*** Dataset excerpts Section Begins ***

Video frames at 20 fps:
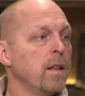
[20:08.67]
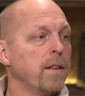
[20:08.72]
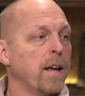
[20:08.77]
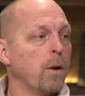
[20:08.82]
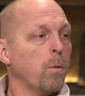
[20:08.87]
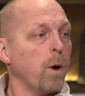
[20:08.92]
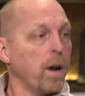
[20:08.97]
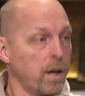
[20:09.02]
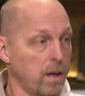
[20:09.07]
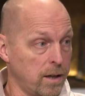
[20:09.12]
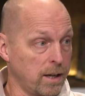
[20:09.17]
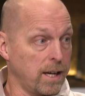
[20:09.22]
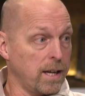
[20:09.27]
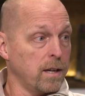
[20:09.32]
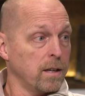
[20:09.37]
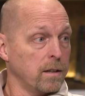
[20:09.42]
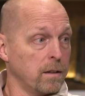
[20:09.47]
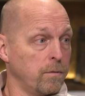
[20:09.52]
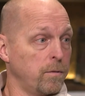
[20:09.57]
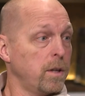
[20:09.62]
that wanted to get
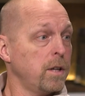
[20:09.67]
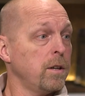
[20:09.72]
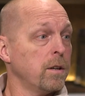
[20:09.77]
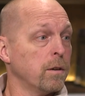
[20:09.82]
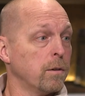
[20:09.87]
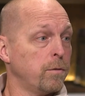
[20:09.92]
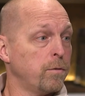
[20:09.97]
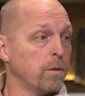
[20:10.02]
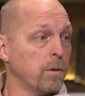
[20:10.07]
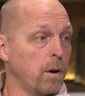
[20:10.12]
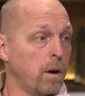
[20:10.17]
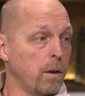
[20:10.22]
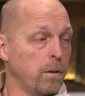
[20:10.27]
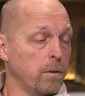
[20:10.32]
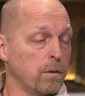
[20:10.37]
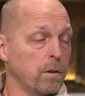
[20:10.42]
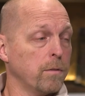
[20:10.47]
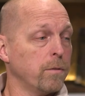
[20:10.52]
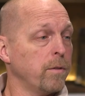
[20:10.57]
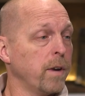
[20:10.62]
into video for all
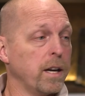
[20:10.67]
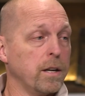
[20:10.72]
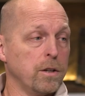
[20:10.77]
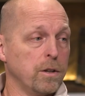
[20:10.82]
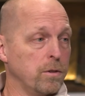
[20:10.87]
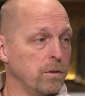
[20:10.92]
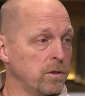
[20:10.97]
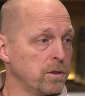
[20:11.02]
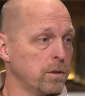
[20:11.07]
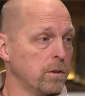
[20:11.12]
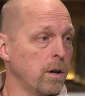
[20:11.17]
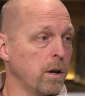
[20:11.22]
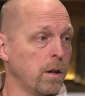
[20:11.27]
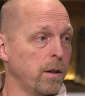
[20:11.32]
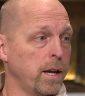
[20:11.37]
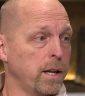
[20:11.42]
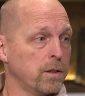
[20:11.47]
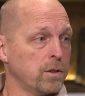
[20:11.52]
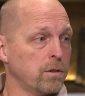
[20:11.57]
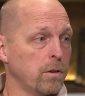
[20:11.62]
their event use and all
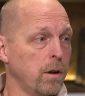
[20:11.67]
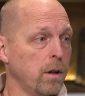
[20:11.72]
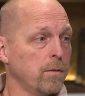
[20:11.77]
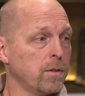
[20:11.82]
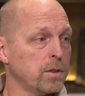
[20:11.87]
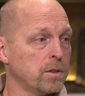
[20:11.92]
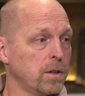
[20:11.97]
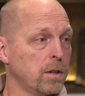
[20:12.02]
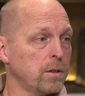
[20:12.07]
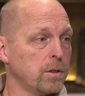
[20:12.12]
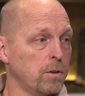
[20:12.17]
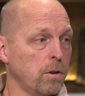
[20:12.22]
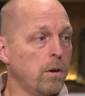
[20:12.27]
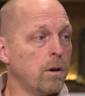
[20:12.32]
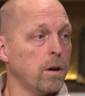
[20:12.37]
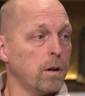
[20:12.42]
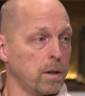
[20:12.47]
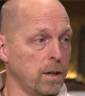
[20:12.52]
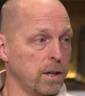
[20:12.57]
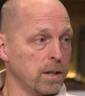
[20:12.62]
that. So all of a sudden,
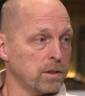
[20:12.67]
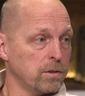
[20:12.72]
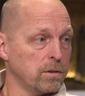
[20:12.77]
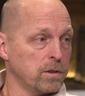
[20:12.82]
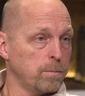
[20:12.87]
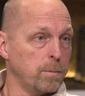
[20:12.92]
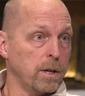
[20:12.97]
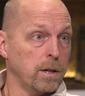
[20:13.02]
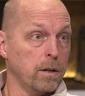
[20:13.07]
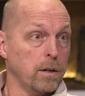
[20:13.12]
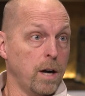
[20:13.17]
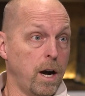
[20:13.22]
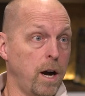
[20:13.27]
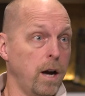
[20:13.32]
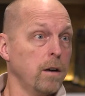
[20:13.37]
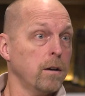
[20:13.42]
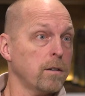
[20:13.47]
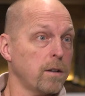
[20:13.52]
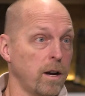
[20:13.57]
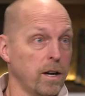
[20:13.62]
your audience was bigger.
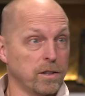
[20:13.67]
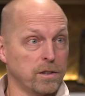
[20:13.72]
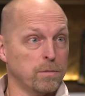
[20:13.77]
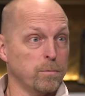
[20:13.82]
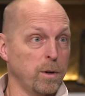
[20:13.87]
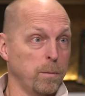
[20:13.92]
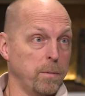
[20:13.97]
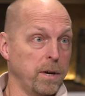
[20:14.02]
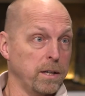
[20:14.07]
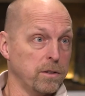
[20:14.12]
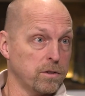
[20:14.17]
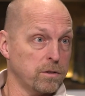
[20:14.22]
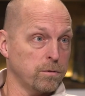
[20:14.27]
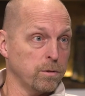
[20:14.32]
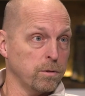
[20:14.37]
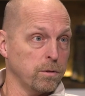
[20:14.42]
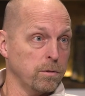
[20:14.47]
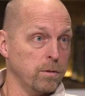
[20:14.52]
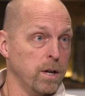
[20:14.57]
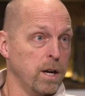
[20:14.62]
Our customer base
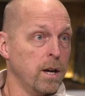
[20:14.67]
grew.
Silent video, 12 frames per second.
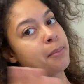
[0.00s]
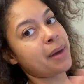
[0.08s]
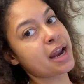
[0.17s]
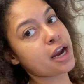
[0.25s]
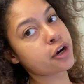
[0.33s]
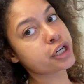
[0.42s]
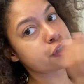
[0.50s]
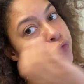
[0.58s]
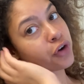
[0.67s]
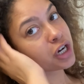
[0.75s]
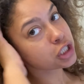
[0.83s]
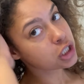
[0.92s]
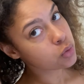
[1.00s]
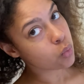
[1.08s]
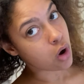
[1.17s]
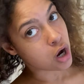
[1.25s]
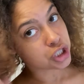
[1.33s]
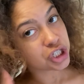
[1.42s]
hair is freshly
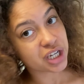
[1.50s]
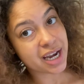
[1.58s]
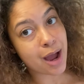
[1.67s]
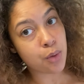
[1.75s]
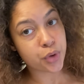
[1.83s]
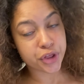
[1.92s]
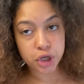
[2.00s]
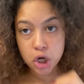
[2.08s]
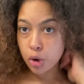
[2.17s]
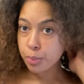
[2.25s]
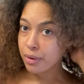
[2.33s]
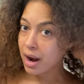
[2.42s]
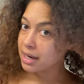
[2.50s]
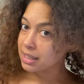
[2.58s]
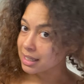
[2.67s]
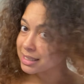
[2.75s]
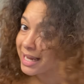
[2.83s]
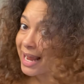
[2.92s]
washed now with no
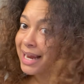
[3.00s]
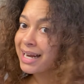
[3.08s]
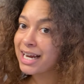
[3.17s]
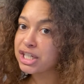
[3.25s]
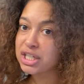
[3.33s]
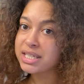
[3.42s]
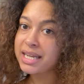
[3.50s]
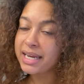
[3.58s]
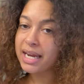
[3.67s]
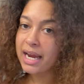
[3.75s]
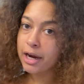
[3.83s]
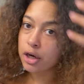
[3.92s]
product, and I just let it air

*** Dataset excerpts Section Ends ***

- [Exercise prompt]
A single number is the whole answer: the tally of lines above that contain "frames".

- [Exercise solution]
2